The Institute for Democracy and the Regional Cooperation Council yesterday co-organised the international online conference “Time to move to the Western Balkans: How diversification of supply chains can benefit EU resilience”, supported by the Center for International Private Enterprise from Washington, DC.

The conference builds upon the policy paper “Time to move to the Western Balkans: How diversification of global supply chains can benefit EU resilience”, co-authored by IDSCS’s Zoran Nechev and Marie Jelenka Kirchner. The paper served as a basis for discussion on the possibilities for diversification, shortening and re-localization of the European supply chains.

The event was opened by Marko Troshanovski, President of the Institute for Democracy and Eric Hontz, Deputy Regional Director, Europe & Eurasia at the Center for International Private Enterprise.

Troshanovski said that the pandemic has proved overreliance on China for almost everything related to the pandemic from face masks to car parts.

“The announcement of EU/US government(s) to diversify the global supply chain can be seen as an opportunity for the region. This goes in line with the announcement by the new US administration about decoupling from China, and democratic supply chains. From European side, this is important if EU wants to achieve certain level of strategic autonomy. The western Balkans has a role and it needs to play this role. Regional integration and cooperation thus is crucial in this sense“, said Troshanovski.

According to Hontz the Western Balkans can offer sustainability and resilience to EU supply chains.

“There is no magic investment from EU that will come into the region and suddenly transform the region. It’s a process that will take decades to complete. The quickest way is by encouraging and supporting local companies”, added Hontz.

Ivana Gardašević, senior expert on competitiveness at the Regional Cooperation Council, delivered the keynote speech. She said that Western Balkan region is particularly well positioned to offer nearshoring alternatives for most of the investors which are operating within the EU and that are looking to adopt more balanced distribution and diversification of supply sources.

Marie Jelenka Kirchner, associate researcher at the Institute for Democracy provided more details about the analysis “Time to move to the Western Balkans: How diversification of global supply chains can benefit EU resilience”.

“We focused on EU as value driven actor and we believe that the EU has a great potential. If EU manages to actually positon itself as a valuable player vis a vis European corporations but also vis a vis corporations and business in the region it can be used for overall transformation in the Western Balkans. This transformation will not only benefit the Western Balkans but also the EU on long term”, said Kirchner.

Branimir Jovanović, economist at the Vienna Institute for International Economic Studies explained the issues with just-in-time global production and how the Western Balkans can offer EU companies better nearshoring options.

“Western Balkan is the region that is the most attractive for European companies for moving the production there. It is close to Western Europe, it is also close culturally and the wages are still low”, said Jovanovic.

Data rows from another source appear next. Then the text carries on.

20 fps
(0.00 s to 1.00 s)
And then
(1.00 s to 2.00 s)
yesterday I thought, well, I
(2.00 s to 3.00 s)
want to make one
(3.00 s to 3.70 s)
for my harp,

Peter Grk, Secretary-General of Bled Strategic Forum and Western Balkans Coordinator at the Slovenian Ministry of Foreign Affairs, talked about the priorities of the Slovenian presidency of the EU for the Western Balkans region.

“First priority is EU enlargement. We would like to see North Macedonia and Albania starting negotiations. Secondly we would like to move things forward regarding cybersecurity resilience of the Western Balkans countries. The third is connectivity and green agenda”, added Grk.

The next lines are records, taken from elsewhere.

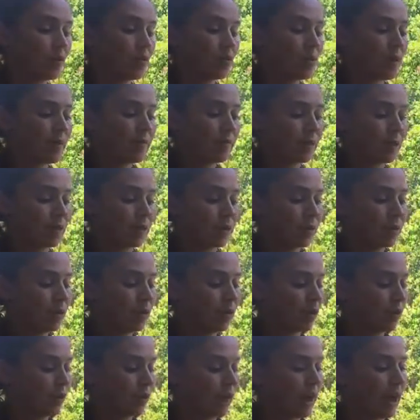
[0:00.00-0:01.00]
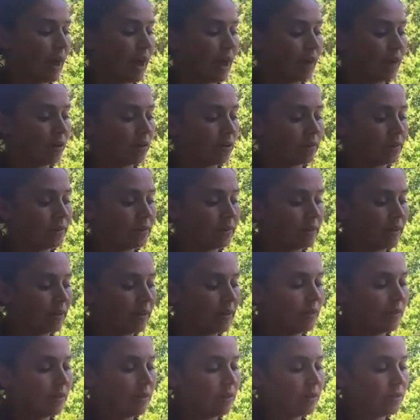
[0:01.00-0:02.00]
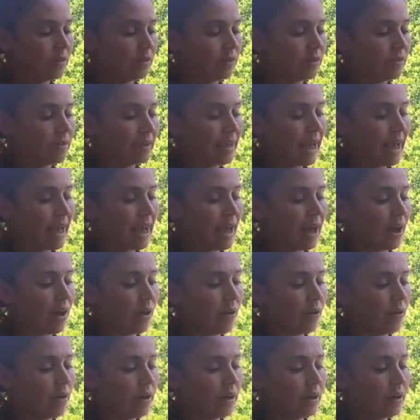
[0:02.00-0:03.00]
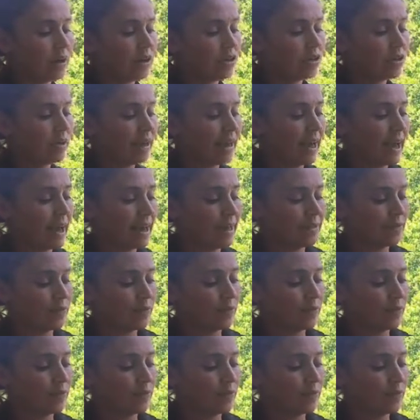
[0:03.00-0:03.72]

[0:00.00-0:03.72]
river or house. So now she has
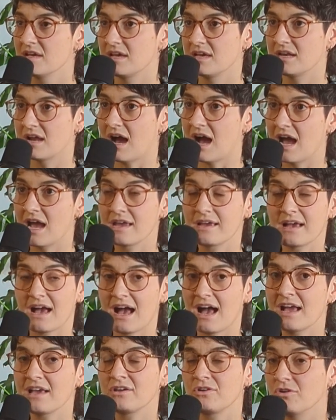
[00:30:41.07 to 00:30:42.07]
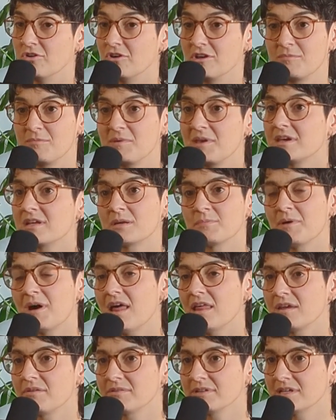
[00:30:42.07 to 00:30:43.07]
And I could be in a
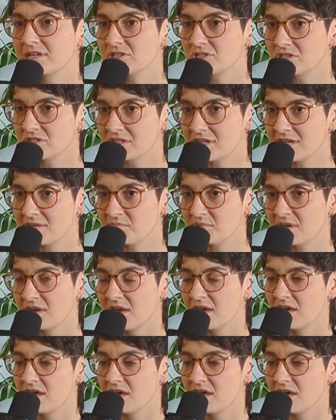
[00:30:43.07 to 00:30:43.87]
poly relationship,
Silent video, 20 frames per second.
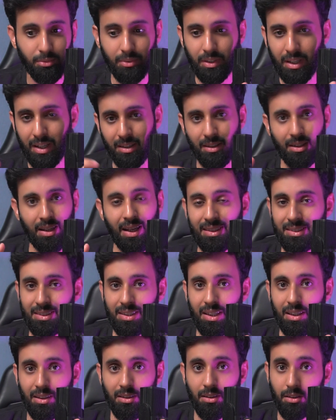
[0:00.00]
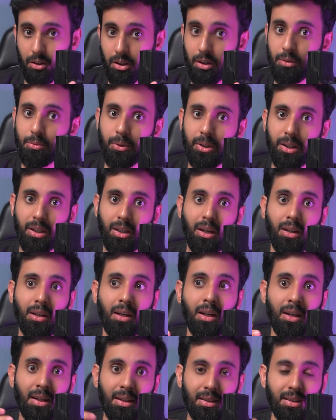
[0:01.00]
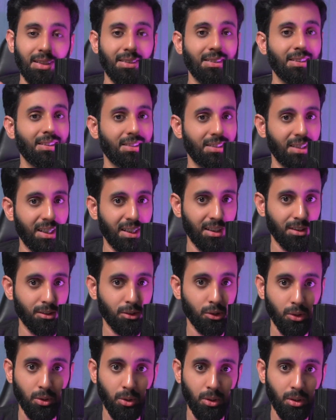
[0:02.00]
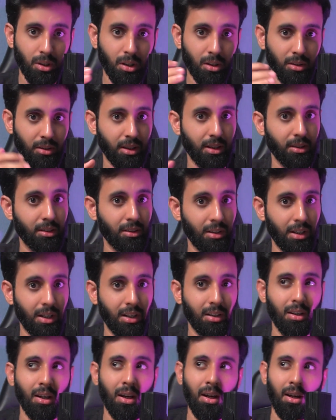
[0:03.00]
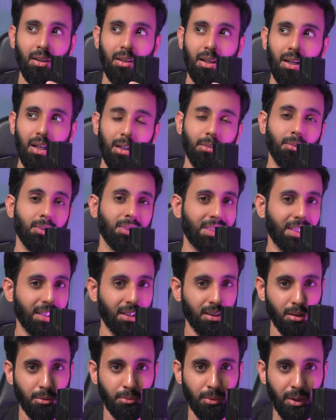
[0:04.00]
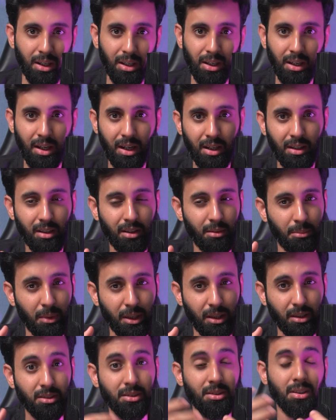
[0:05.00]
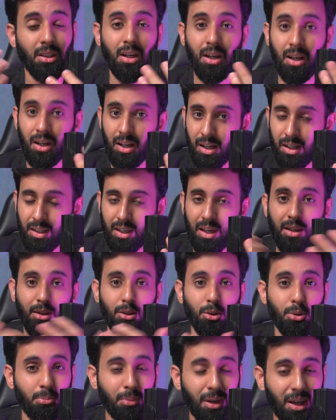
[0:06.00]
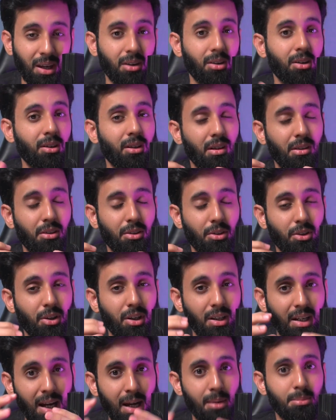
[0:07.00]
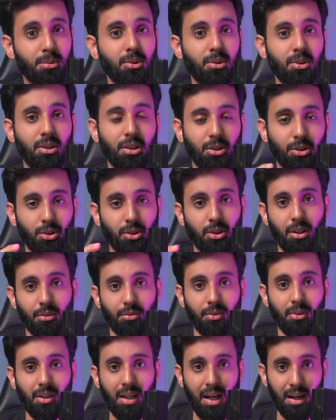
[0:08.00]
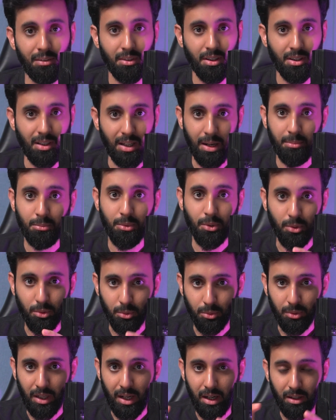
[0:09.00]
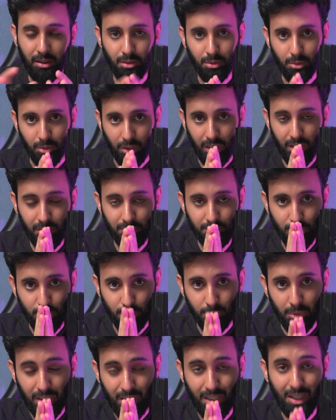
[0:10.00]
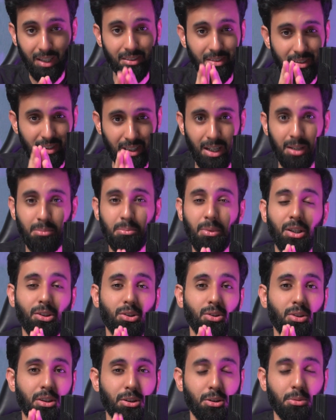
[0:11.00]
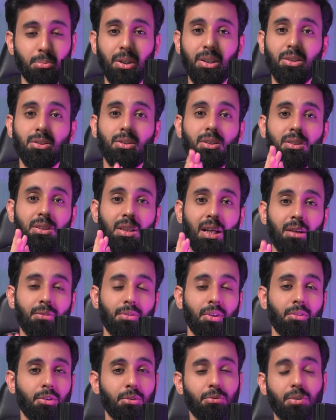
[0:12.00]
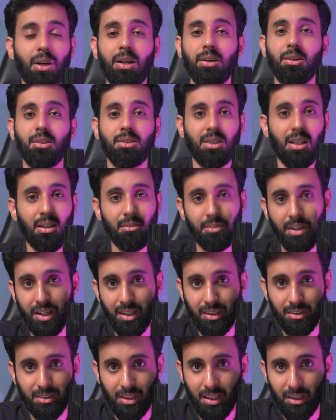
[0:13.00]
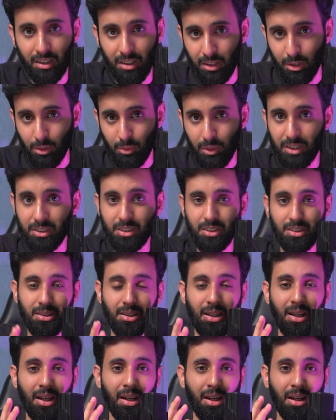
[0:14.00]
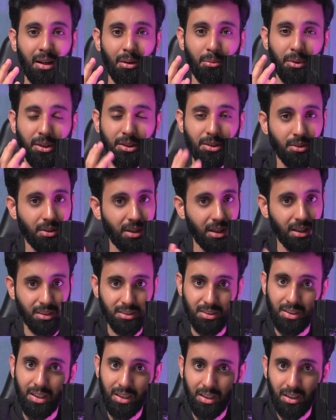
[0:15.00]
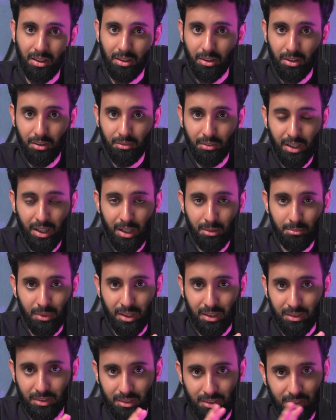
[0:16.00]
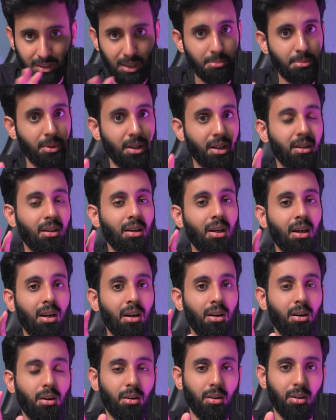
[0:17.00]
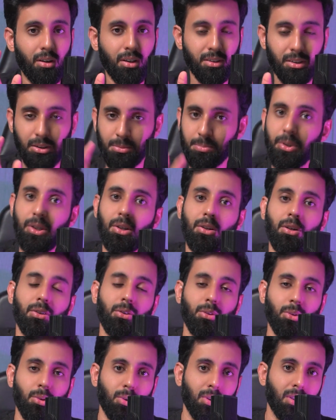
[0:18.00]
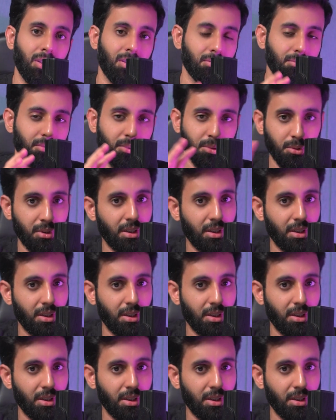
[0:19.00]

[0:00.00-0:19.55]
that has taken a lot of working, then just check as you go along, rather than that I will check at the very end, because again, you're not absolutely sure if you'll have the time to do that. Okay, so again, try and make sure that you pace yourself. If you find yourself getting stuck in a question which you think is taking a lot of time, then skip it or just put it on hold, do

Matej Zakonjšek, director of the Transport Community, said that in times of covid 19, Western Balkans resilience to crisis was strengthened when intra-Western Balkans Green Lanes were established at the beginning of pandemic.

“It basically prioritized the essential goods to pass the borders unabstracted and as fast as possible. We never had lack of essential goods in the Western Balkans and this was due to Green Lanes being functional. The Green Lanes from idea to realization took one month, from March to April. This is a symbol for what can happen to the region if there is a joint interest and political will”, said Zakonjšek.

Tatjana Shterjova Dushkovska, Secretary General of the Chamber Investment Forum Western Balkan 6, said that this year they will do mapping of the suppliers within the region.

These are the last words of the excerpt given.